El diccionario de la Real Academia Española de la Lengua la define como “perpetuidad sin principio, sucesión ni fin” y cita a Boecio, refiriéndola a la tradición católica, señalando que es la “vida perdurable de la persona después de la muerte”. Lo cierto es que todo lo que se ha escrito sobre esto —la eternidad y la vida después de la muerte— es pura especulación.
Y utilizo la palabra “especular” en su sentido primigenio, tal como lo pensaron los romanos. “Specularis” se refiere a lo que es semejante a un espejo.
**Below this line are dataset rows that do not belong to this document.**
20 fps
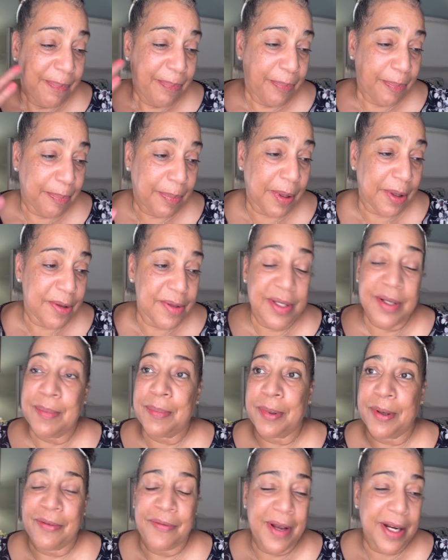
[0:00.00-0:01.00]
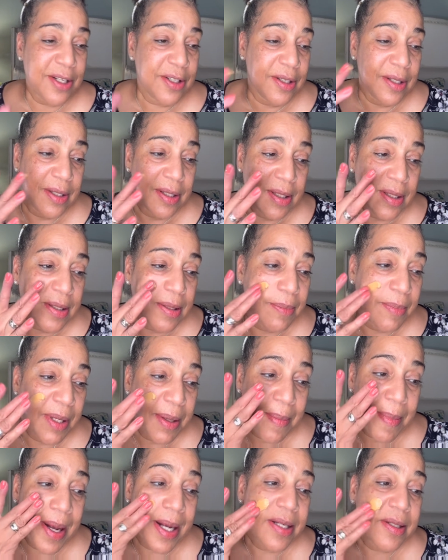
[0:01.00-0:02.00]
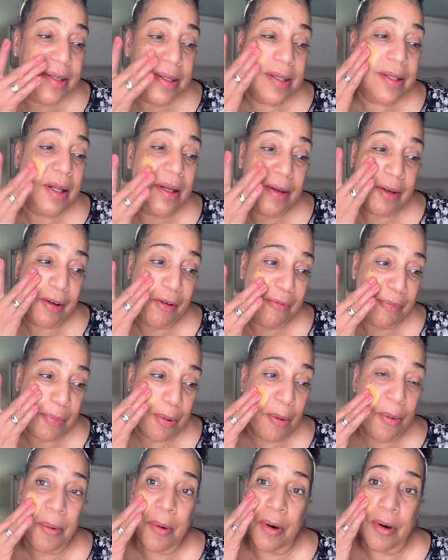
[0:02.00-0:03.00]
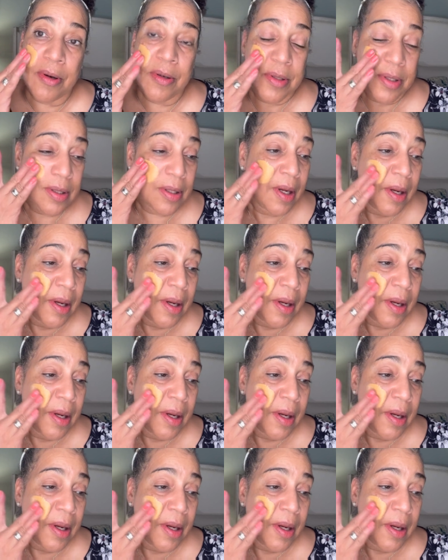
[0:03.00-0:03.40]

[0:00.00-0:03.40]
Blurs imperfections, minimizes the look of pores,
Los espejos, por cierto, o la piedra denominada “lapis specularis”, fueron muy valorados en esa época. Desde la mina de Cuenca —una provincia española de la comunidad autónoma de Castilla-La Mancha, con capital en la ciudad homónima de Cuenca— se extrajo ese mineral para todo el imperio.
El espejo, hay que decirlo, permite dos cosas: vernos a nosotros mismos y ver hacia afuera. Y eso es justamente lo que hemos intentando los seres humanos con la inteligencia. En ese sentido hemos especulado —mirado hacia adentro y hacia afuera— sobre la eternidad. Pero a lo que quiero llegar en este punto es que la prueba más contundente que tenemos por ahora de la eternidad es “la memoria”.
Con la inteligencia, los seres humanos podemos editar la realidad —a pesar de que el tiempo es lineal— y con la memoria, podemos guardarla. Y eso es justamente lo que hicimos, el maestro José Luis Martínez Morales y el que esto escribe en El Colegio de Veracruz este sábado, al recordar el 30 aniversario luctuoso del maestro Librado Basilio Juárez, quien sigue vivo, no sólo en la memoria de la familia, también en la memoria colectiva de Xalapa en donde promovió la cultura, la educación humanista, el arte, la filosofía y la poesía.
La eternidad existe en la memoria. Es la única prueba que tenemos por ahora. Y hay seres humanos —como el maestro Librado Basilio Juárez—, que como decía Maritain, han tenido alas en vez de brazos. Esos siguen volando entre nosotros y los recordamos en toda su esencia.
Fue mi maestro y lo mismo nos hablaba de la importancia de leer la “Ética a Nicómaco”, de Aristóteles, para entender que la virtud produce felicidad que “Humanismo integral”, de Jacques Maritain. El autor francés fue mi faro por algunos años, sobre todo con aquella idea de que “el hombre está llamado a algo mejor que una vida puramente humana”.
Si algo me enseñó, en esa época, además de las clases de latín, el maestro Librado Basilio Juárez, fue a reconocer la importancia del humanismo. El humanismo, me ha parecido hasta hoy, una postura universal, más allá de ideologías, religiones y políticas, todas ellas legítimas también en la práctica personal de cada ser humano. Hoy lo recuerdo con cariño a 30 años de su partida.